TOKYO — Last spring, an unusual series of adult comic books called "The Silent Service" turned into a minor best seller on Japan's big-city newsstands.
The reason was its daring story line: "The Silent Service" was the saga of a Japanese navy submarine crew that obtains nuclear missiles, provokes a confrontation with the United States and declares "a war for Japan's true independence."
No one in Japan took the story seriously, but it seemed to connect with a growing mood of Japanese nationalism--and anti-Americanism--that has both U.S. and Japanese officials worried.
"There is anti-American emotion under the surface here," says Atsuyuki Sassa, a former national security adviser to several Japanese prime ministers. "If there's a real crisis, an isolation of Japan, then all of a sudden a new conservative nationalist party will arise. . . . We have no military capability now.
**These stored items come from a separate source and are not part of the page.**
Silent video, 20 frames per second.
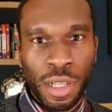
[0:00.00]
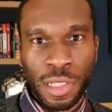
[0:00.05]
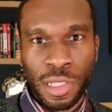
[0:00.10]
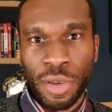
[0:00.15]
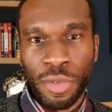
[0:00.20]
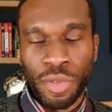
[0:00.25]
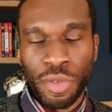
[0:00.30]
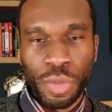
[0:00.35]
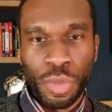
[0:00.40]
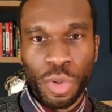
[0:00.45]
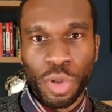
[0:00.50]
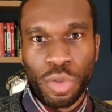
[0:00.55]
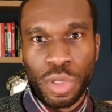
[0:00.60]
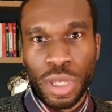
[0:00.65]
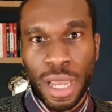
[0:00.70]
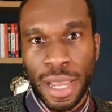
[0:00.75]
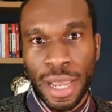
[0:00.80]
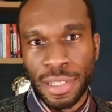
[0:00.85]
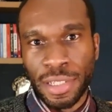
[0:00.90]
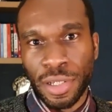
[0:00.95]
language models
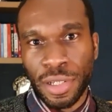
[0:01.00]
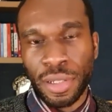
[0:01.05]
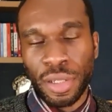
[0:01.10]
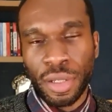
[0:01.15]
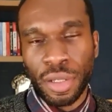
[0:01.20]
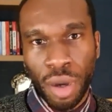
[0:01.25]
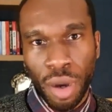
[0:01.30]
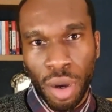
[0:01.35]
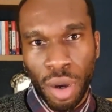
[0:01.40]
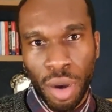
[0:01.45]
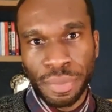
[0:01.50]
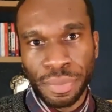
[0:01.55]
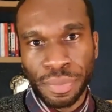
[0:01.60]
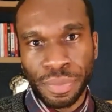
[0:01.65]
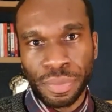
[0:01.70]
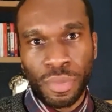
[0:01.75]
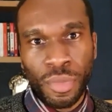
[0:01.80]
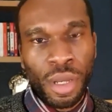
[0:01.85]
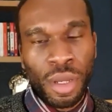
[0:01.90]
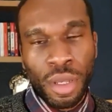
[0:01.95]
actually are.
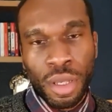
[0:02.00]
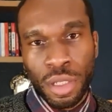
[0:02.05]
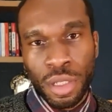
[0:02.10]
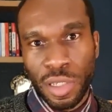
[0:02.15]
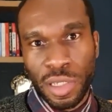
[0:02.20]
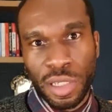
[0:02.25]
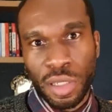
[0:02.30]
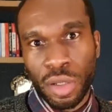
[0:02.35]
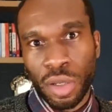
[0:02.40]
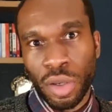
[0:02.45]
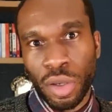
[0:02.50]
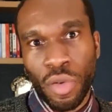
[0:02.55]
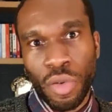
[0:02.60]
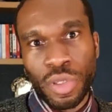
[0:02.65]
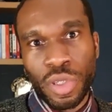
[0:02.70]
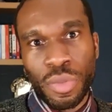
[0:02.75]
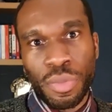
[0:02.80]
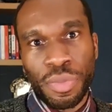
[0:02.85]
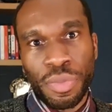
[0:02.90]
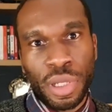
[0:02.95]
So this isn't going
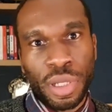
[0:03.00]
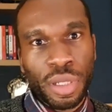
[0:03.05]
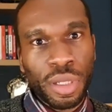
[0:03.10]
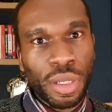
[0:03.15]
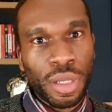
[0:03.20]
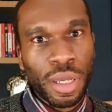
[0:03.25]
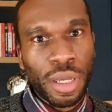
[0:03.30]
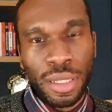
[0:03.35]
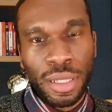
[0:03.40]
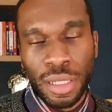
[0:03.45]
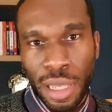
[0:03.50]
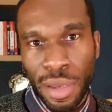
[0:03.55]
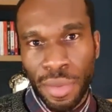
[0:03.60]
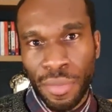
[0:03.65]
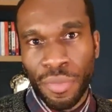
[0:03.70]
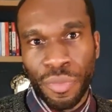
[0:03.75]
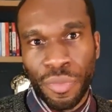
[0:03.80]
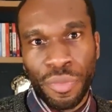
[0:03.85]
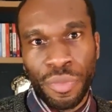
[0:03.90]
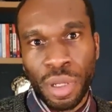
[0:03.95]
to be an
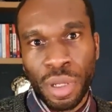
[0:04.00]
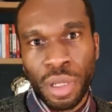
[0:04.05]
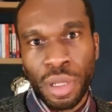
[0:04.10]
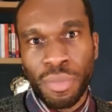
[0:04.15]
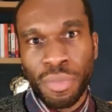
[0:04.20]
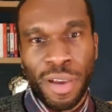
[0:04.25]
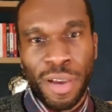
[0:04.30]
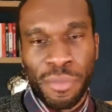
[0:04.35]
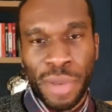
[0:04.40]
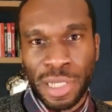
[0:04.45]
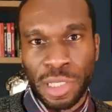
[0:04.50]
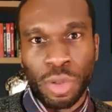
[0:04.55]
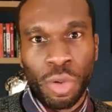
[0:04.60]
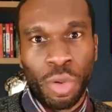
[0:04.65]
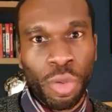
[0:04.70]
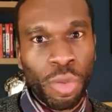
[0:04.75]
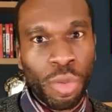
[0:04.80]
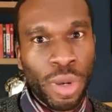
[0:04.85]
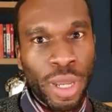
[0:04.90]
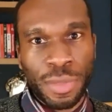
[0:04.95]
in-depth
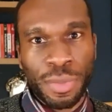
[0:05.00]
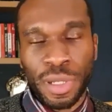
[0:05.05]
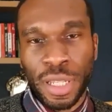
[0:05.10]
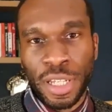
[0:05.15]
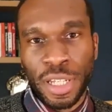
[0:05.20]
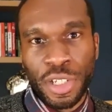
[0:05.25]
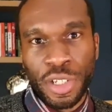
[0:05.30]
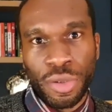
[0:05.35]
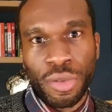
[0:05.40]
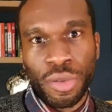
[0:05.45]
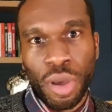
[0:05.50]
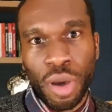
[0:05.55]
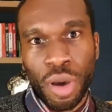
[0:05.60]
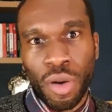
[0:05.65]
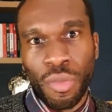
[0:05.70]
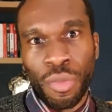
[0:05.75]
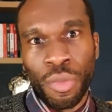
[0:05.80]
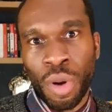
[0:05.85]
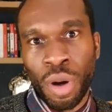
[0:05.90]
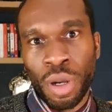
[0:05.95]
mathematical explanation
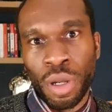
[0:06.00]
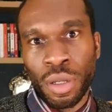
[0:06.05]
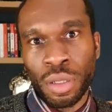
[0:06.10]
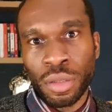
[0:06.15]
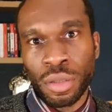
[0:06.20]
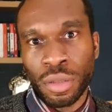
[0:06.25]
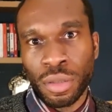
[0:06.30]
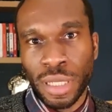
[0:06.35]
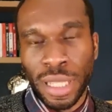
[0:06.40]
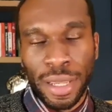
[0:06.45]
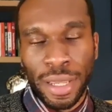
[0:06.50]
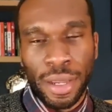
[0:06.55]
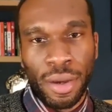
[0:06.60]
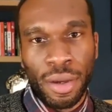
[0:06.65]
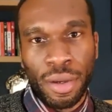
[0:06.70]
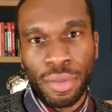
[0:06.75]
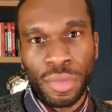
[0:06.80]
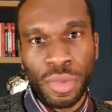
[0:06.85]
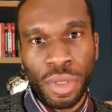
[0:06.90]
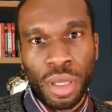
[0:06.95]
of what they are.
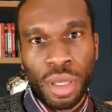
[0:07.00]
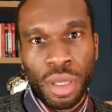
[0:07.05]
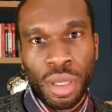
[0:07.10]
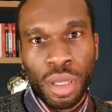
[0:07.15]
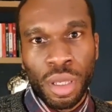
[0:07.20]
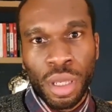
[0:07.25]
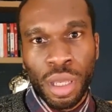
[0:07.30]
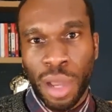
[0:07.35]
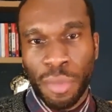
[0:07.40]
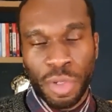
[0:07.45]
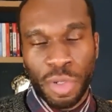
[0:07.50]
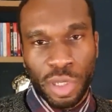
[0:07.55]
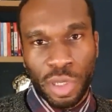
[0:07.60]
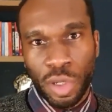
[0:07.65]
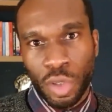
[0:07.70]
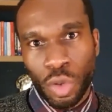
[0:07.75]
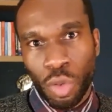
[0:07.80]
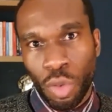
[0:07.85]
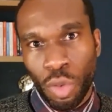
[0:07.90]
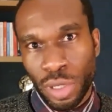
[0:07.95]
I'm just
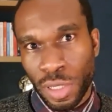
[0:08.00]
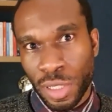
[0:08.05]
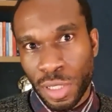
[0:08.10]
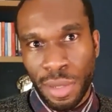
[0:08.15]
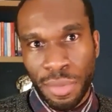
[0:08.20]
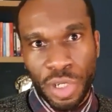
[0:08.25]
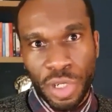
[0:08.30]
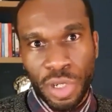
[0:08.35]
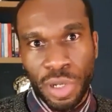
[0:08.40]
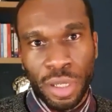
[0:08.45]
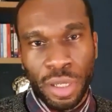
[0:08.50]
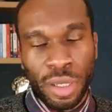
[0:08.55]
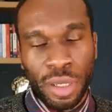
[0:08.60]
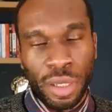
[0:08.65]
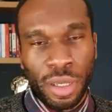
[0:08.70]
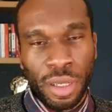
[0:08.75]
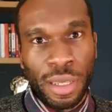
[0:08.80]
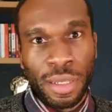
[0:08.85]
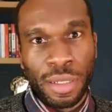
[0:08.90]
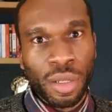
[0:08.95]
going to talk conceptually here.
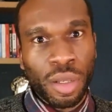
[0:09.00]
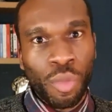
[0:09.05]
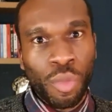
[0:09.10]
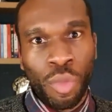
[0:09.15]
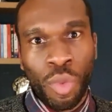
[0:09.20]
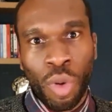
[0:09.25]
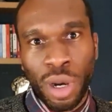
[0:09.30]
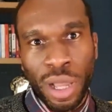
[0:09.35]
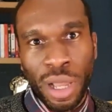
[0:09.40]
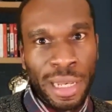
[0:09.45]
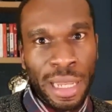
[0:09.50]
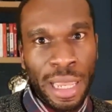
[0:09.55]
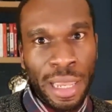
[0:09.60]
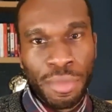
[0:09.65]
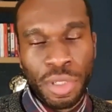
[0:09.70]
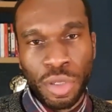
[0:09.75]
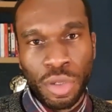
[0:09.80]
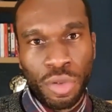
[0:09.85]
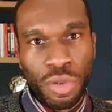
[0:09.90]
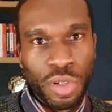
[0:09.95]
And what I aim
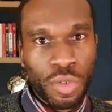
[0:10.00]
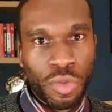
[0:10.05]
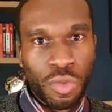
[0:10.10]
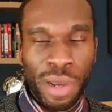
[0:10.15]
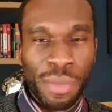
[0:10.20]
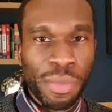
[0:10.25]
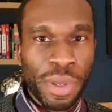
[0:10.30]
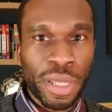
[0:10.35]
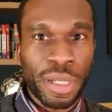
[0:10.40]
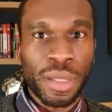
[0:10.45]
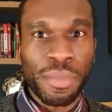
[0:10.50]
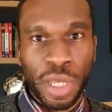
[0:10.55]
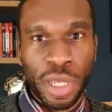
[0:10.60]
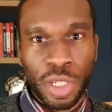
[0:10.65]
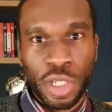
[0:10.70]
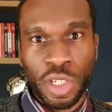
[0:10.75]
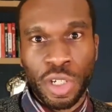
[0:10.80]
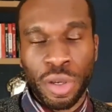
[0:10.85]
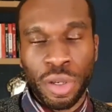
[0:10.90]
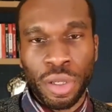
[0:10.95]
to do is try and paint a
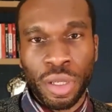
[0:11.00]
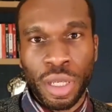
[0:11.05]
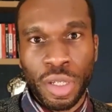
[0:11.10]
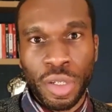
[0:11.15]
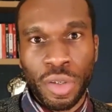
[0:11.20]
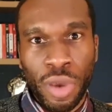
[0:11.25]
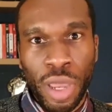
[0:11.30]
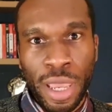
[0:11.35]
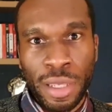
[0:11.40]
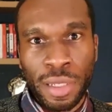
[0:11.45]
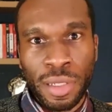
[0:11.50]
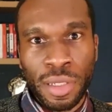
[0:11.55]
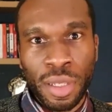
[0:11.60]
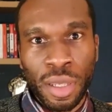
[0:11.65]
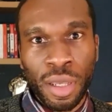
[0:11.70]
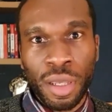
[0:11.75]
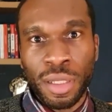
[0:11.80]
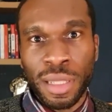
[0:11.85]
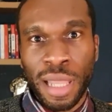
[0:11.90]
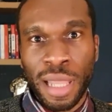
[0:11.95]
picture in your head
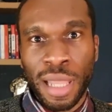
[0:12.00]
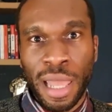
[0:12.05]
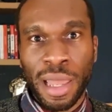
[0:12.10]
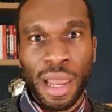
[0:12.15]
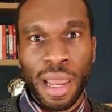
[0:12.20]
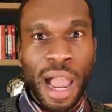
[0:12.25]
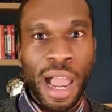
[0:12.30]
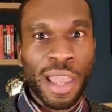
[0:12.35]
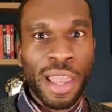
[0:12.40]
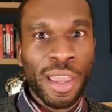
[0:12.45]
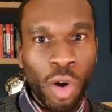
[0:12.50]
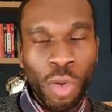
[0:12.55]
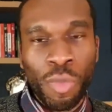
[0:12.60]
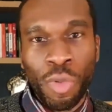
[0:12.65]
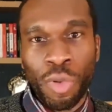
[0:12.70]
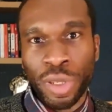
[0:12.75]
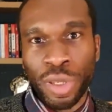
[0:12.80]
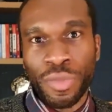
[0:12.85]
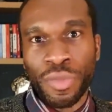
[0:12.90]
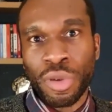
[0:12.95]
that I hope will
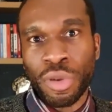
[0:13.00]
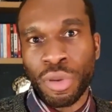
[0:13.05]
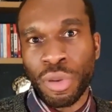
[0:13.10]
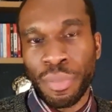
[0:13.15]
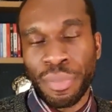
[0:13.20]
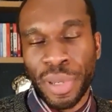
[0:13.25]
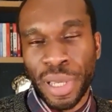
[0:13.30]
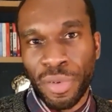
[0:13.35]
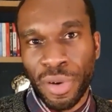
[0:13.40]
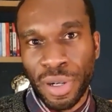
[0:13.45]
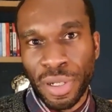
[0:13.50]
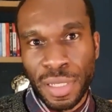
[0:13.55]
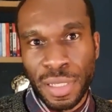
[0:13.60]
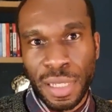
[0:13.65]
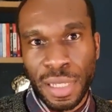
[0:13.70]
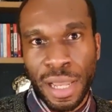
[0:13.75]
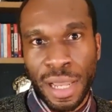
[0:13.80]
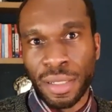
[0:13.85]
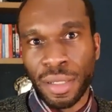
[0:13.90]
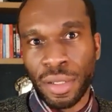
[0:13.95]
give you a better
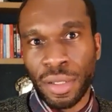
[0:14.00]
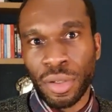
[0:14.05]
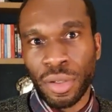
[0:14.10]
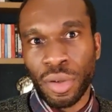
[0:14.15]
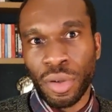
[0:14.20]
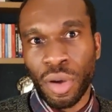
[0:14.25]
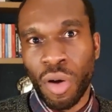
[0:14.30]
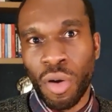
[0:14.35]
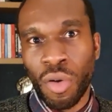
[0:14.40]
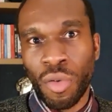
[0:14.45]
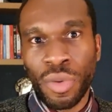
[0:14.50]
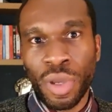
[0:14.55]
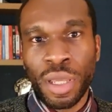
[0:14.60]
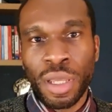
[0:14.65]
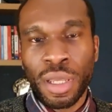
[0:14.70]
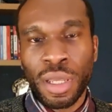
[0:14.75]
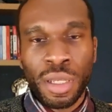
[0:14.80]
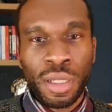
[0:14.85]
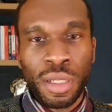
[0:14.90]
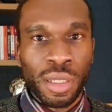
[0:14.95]
understanding of
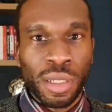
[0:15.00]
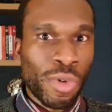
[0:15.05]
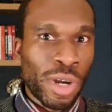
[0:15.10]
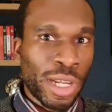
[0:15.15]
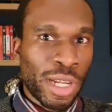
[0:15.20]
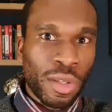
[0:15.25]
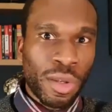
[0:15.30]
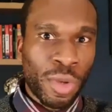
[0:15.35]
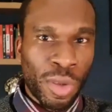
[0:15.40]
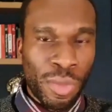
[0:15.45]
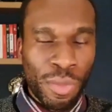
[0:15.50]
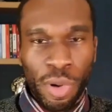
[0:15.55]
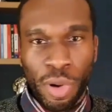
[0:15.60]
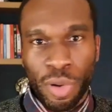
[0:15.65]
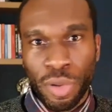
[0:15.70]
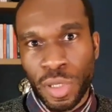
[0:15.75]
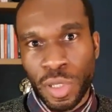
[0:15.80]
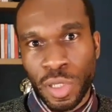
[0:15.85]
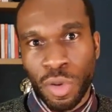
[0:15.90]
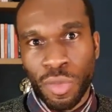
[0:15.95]
the rest of the
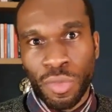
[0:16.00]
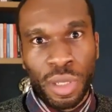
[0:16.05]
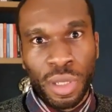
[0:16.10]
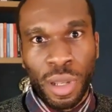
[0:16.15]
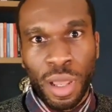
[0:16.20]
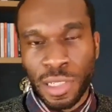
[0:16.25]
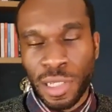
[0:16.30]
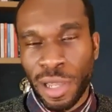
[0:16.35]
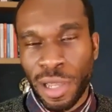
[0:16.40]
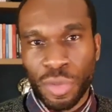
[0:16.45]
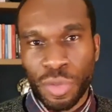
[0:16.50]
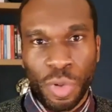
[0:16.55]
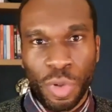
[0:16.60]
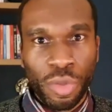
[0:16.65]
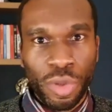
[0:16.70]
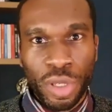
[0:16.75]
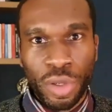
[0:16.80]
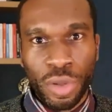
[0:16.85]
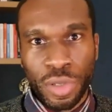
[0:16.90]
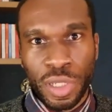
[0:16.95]
components of the large language model
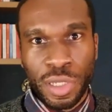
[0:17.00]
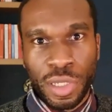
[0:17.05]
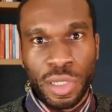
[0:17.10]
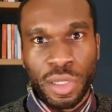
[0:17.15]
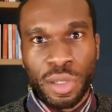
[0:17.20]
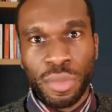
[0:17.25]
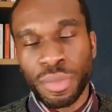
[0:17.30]
ecosystem.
But if we are pushed around, we can't stop the rise of nationalism."
A Wall Street Journal poll found that more Japanese teen-agers listed the United States as their country's most likely enemy in war than cited the Soviet Union (30% named the United States, only 23% the Soviet Union).
The developments are worrisome by any measure. Few countries are as closely linked as the United States and Japan. Half a century after World War II, Americans and Japanese buy each other's products, invest in each other's securities and even admire each other's culture; UCLA sweat shirts are as ubiquitous in Tokyo as sushi is in Westwood. Yet underneath, a subtle and dangerous resentment festers on both sides.
As a result, while U.S. and Japanese officials talk publicly of a vibrant "new partnership" between their countries, they privately warn that the relationship may be heading for its worst crisis since--well--1941.
"This is the one relationship that is as important to us as the Soviet Union or Germany--only, unlike those two, we haven't been able to move ahead," a senior State Department official says. "It's been a real disappointment."
Indeed, over the past 18 months the U.S.-Japanese relationship has seemed to grow increasingly sour. It is as if the two countries are discovering that the only glue that bound them together for 40 years was a shared fear of the Soviet Union, and now, with that gone, they have little else in common.
"I don't think Americans understand Japan at all," confesses a senior U.S. official in Washington. "I think it is too early to say what kind of society now exists in Japan--and how much of it is traditional, how much it has sincerely been changed by the experience from 1945 on, whether it is truly a democracy. . . .
"If you look at the way the system in fact operates, you can read about the Japanese political system in the 1920s--kind of an oligarchical system with power groups sharing and arranging things--and it's not all that different. In the past, it led Japan in very dangerous directions. I don't anticipate (a rebirth of U.S.-Japanese hostility). But . . . I don't know."
A Japanese diplomat agrees about the gulf separating the two peoples. "I was talking with one of our negotiators the other day," he says, referring to the latest round of U.S.-Japan trade talks. "He said the people on our side despise the people on your side. They don't have any respect for them. They say, 'We're talking in terms of 20 years, but the Americans think only of today.' "
Americans and Japanese have long criticized each other's policies, but now they are beginning to criticize each other's way of life--a breach of far deeper proportions.
Americans are increasingly accepting the arguments of the Japan scholars known as "revisionists," who charge that Japan's political and social structure are so different from America's that they will never play "fair" by U.S. standards. Japanese are increasingly listening to nationalists who argue that American criticism is unjustified carping--and that it is Japan, not the United States, that has been making too many concessions.
A tone of mutual dislike has crept into the two countries' endless dialogue; Americans and Japanese are beginning to use language about each other that they would never use to describe other allies--say, Britain or Germany.
When the United States complained about Japanese trade practices, for example, a leading opposition member of Parliament, Masao Kunihiro, sneered that his colleagues viewed the U.S. protests as "the whining of a crybaby." And when Japan's first offer of aid to the military deployment in the Persian Gulf was a disappointing $1 billion, Sen. John McCain (R-Ariz.) denounced it as "contemptible tokenism."
Part of the problem may be that the two countries share a set of mirror-image anxieties. Americans are upset about the idea of Japan surpassing the United States in economic strength and political clout. Surprisingly enough, many Japanese are too.